PROVIDED DATA

────────────────────────────────────────

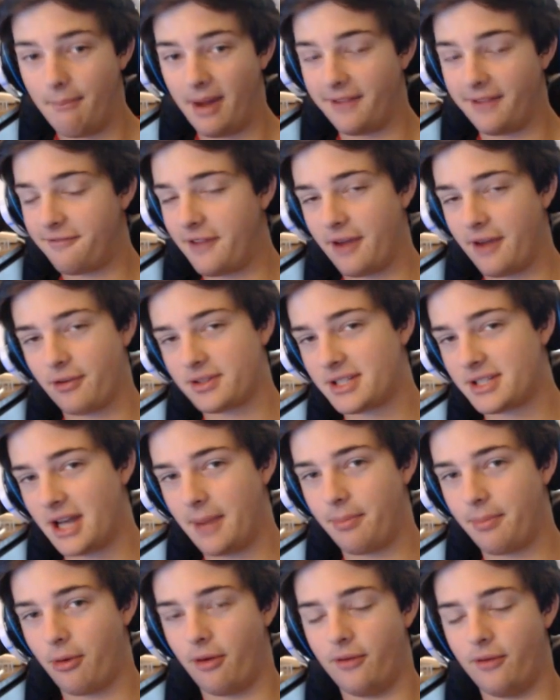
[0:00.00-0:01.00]
My favorite
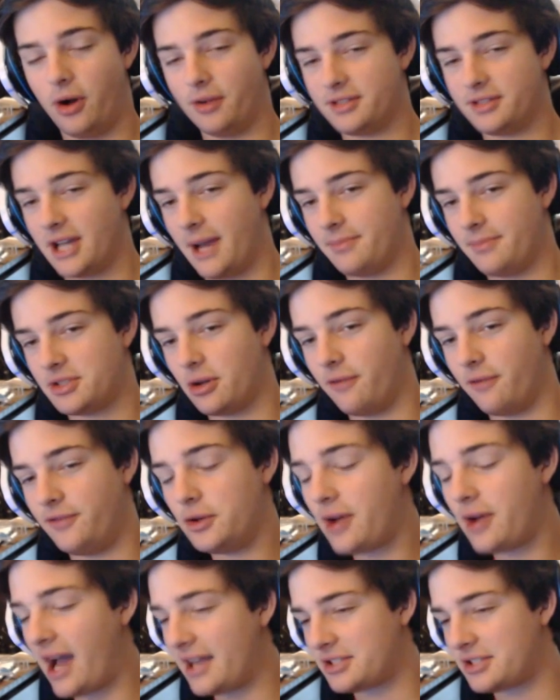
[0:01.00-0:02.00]
sniper of all time. So
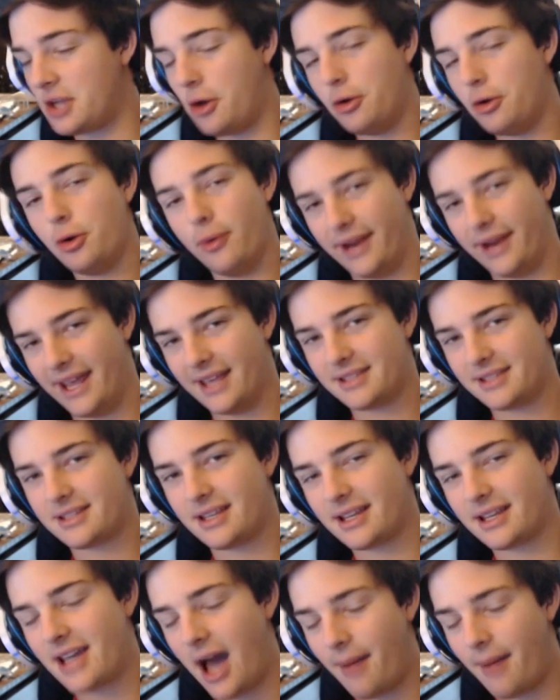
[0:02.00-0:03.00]
if you guys know who it
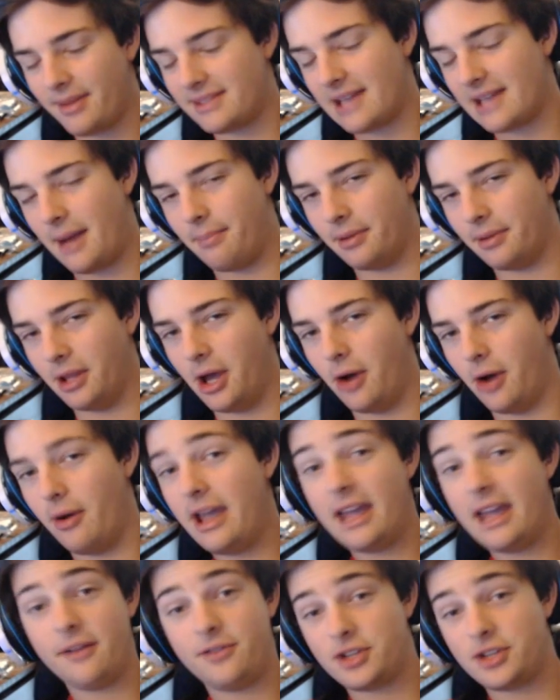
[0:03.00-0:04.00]
is, comment down
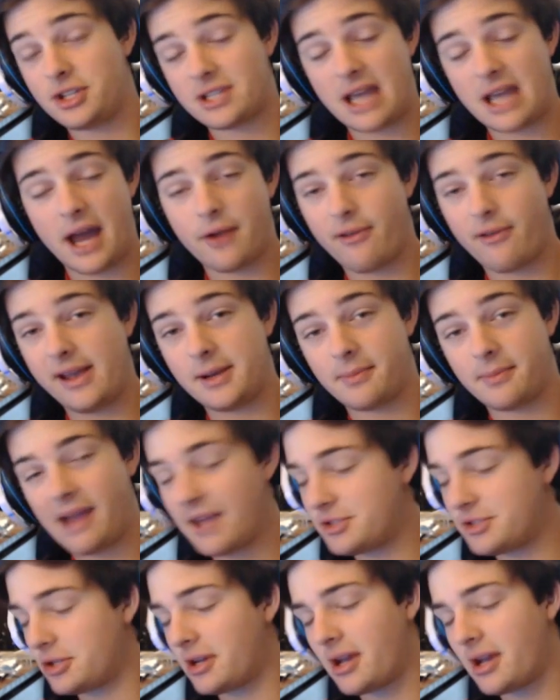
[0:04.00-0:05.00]
below. If you just got a random
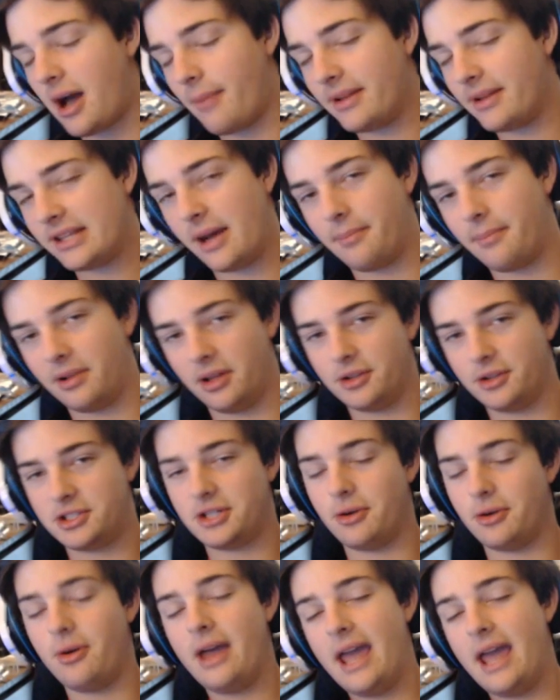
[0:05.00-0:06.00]
guess, you can comment down below
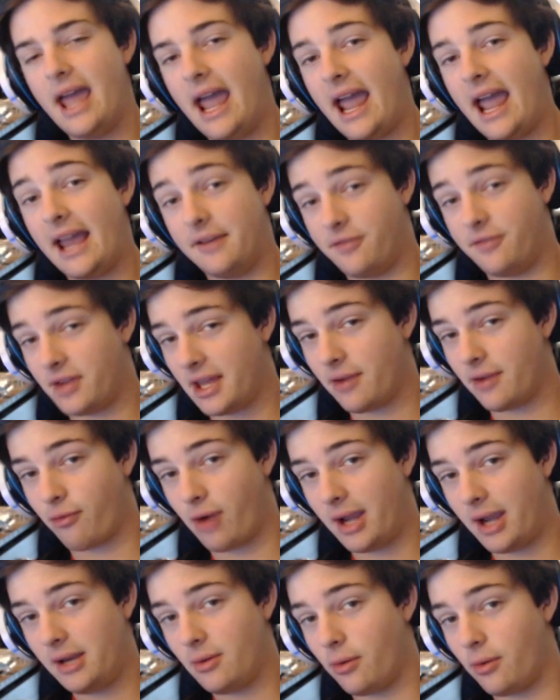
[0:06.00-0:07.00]
too. And if you get it
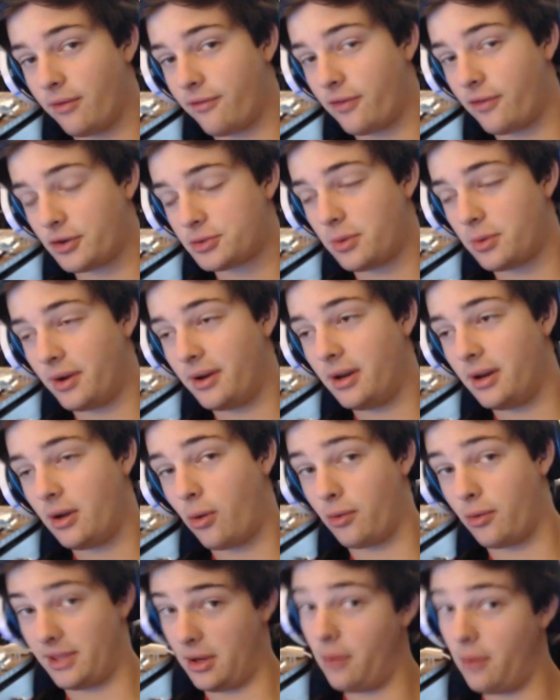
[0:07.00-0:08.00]
right or the first one
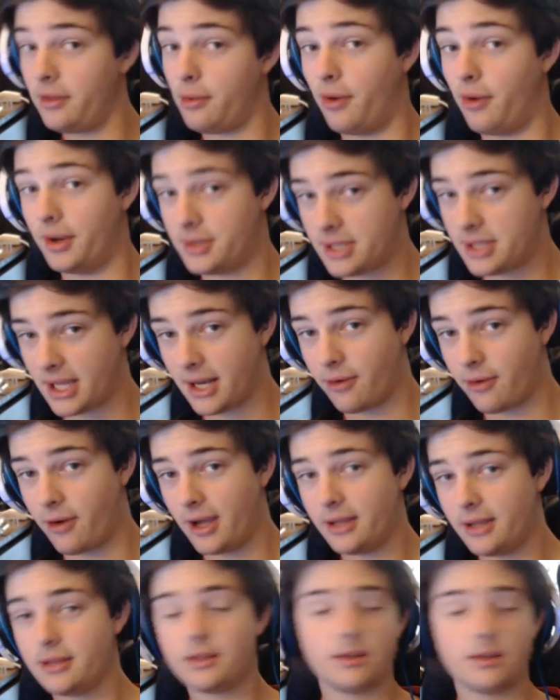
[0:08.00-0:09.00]
or the only one to get it
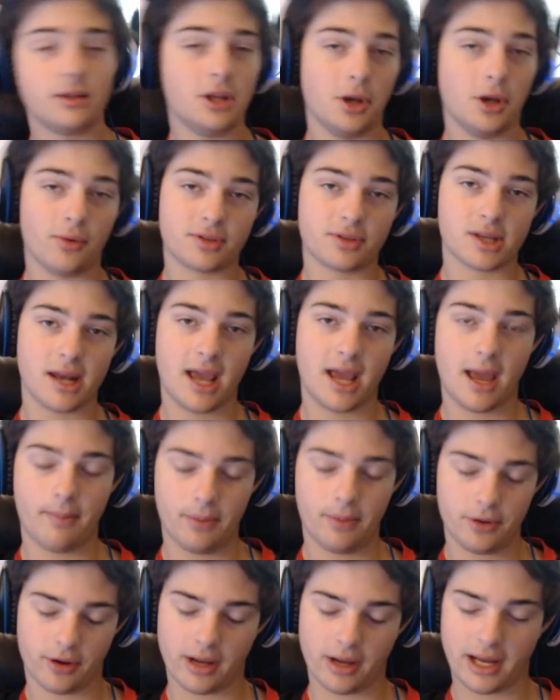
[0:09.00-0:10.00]
right, you know what's going to
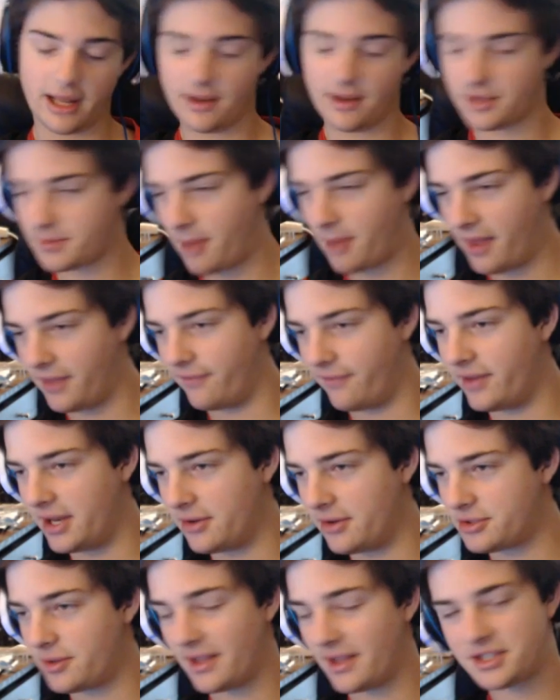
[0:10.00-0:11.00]
happen. You're going to get in the spot in the
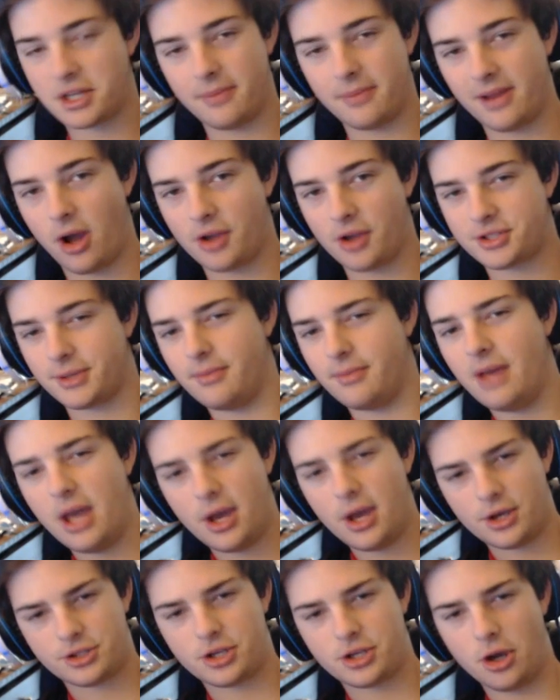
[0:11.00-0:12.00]
video. So that's going to be awesome.
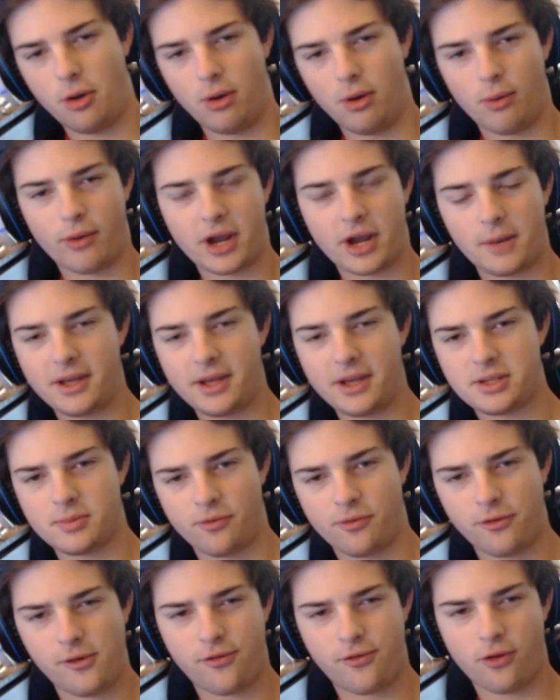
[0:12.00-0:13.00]
So we're going to play
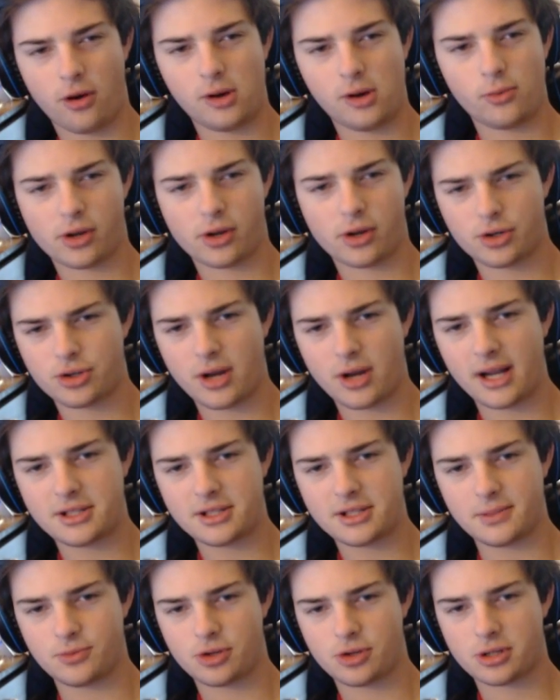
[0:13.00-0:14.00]
some free-for-all, and we're going to try to
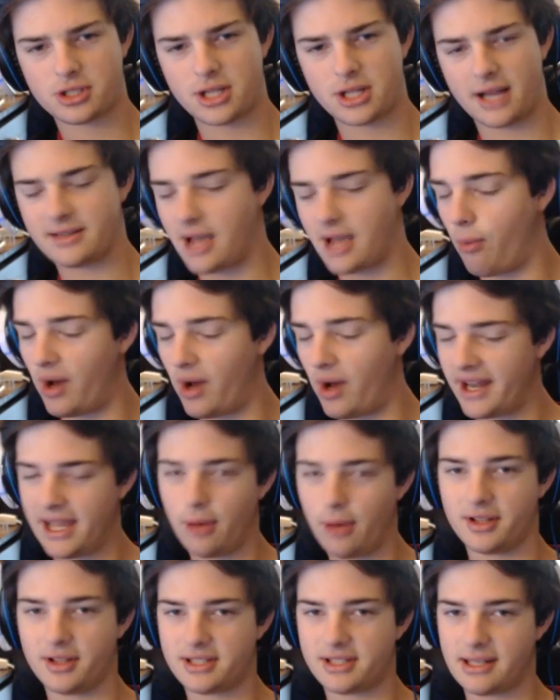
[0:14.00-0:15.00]
hit some trick shots. I want to
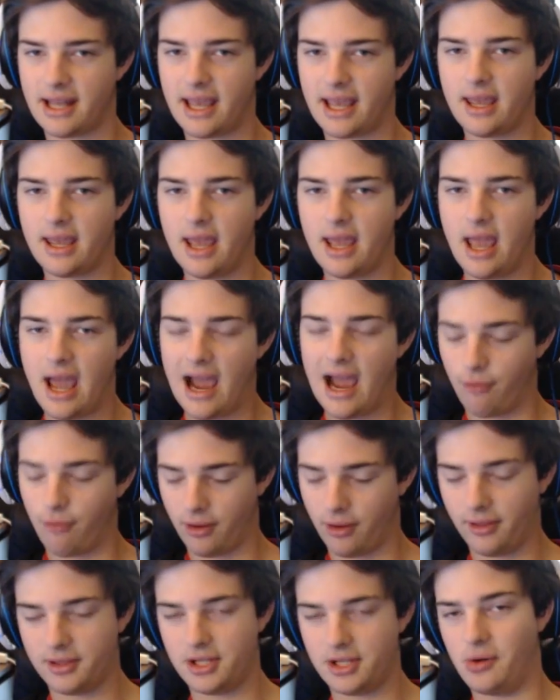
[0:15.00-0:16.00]
hit one today. I
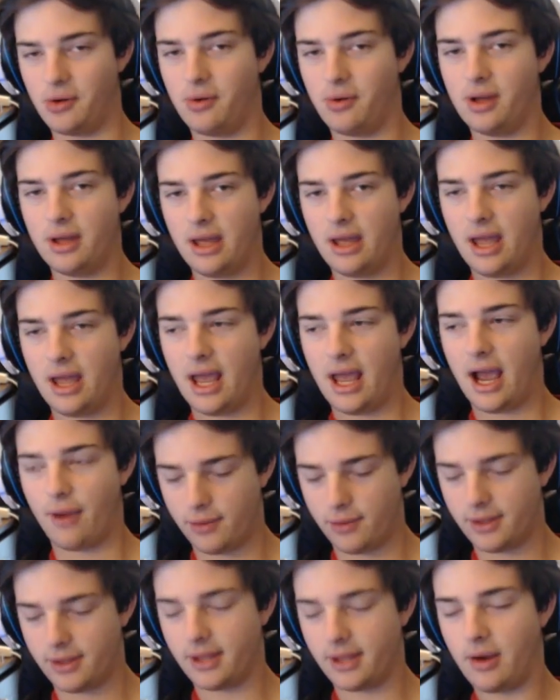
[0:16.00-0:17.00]
really do. I
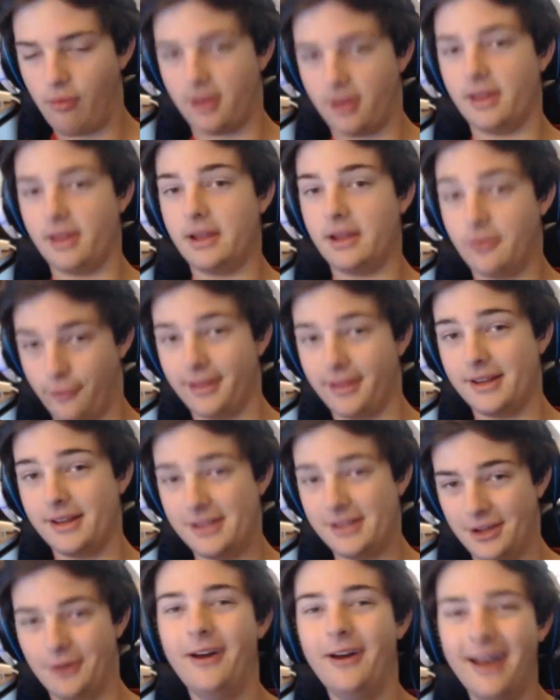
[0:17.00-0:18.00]
really, really,
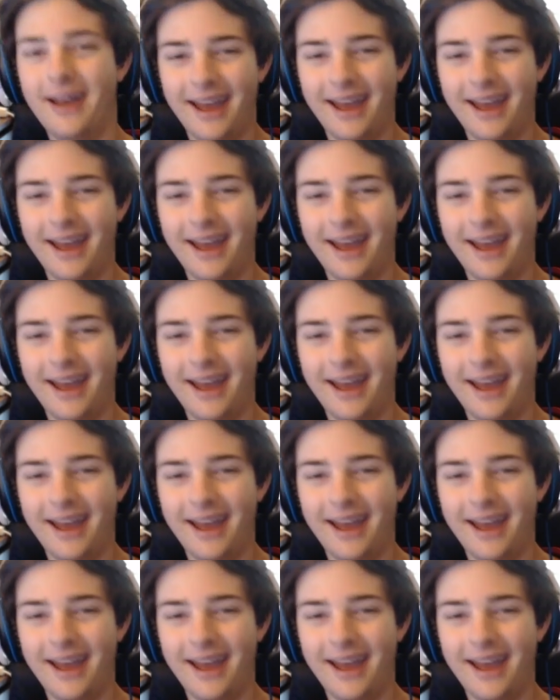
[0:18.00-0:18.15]
really do.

────────────────────────────────────────

TASK DETAILS
With the pictures excluded, restate word for word each line from the one that contains "[0:13.00-0:14.00]" through the last line of the listing above.

COMPLETED EXERCISE
[0:13.00-0:14.00]
some free-for-all, and we're going to try to
[0:14.00-0:15.00]
hit some trick shots. I want to
[0:15.00-0:16.00]
hit one today. I
[0:16.00-0:17.00]
really do. I
[0:17.00-0:18.00]
really, really,
[0:18.00-0:18.15]
really do.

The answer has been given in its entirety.